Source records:
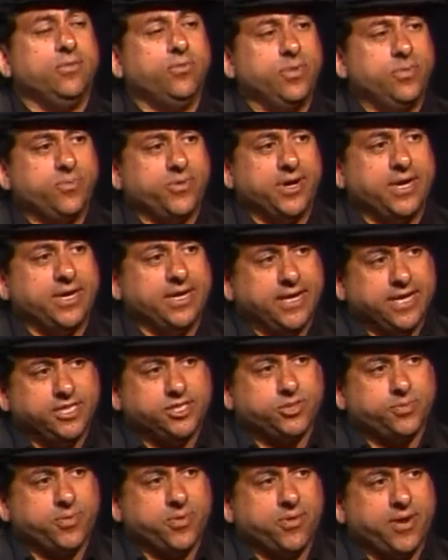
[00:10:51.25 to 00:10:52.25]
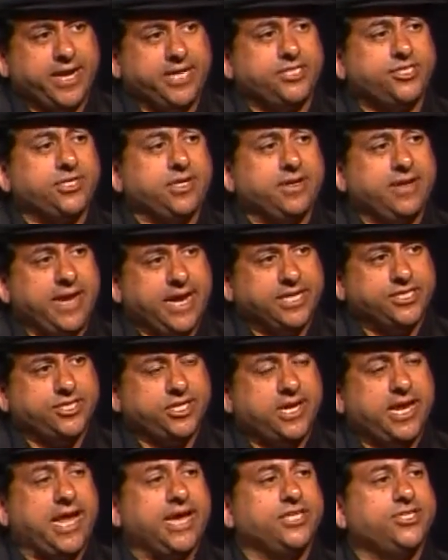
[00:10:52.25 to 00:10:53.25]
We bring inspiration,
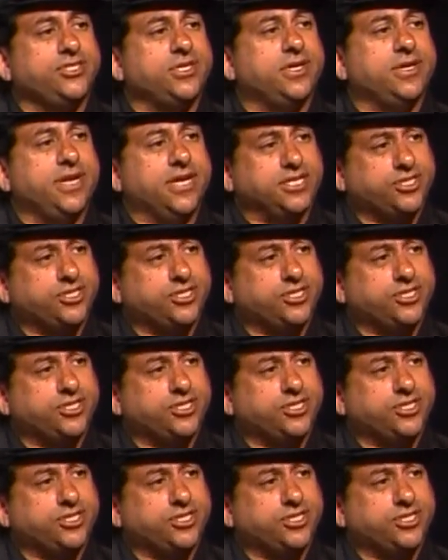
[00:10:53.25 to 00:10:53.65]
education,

# ABOUT THIS TASK
All of the data should be returned word for word, with each picture left out.

# WRITTEN RESPONSE
[00:10:51.25 to 00:10:52.25]
[00:10:52.25 to 00:10:53.25]
We bring inspiration,
[00:10:53.25 to 00:10:53.65]
education,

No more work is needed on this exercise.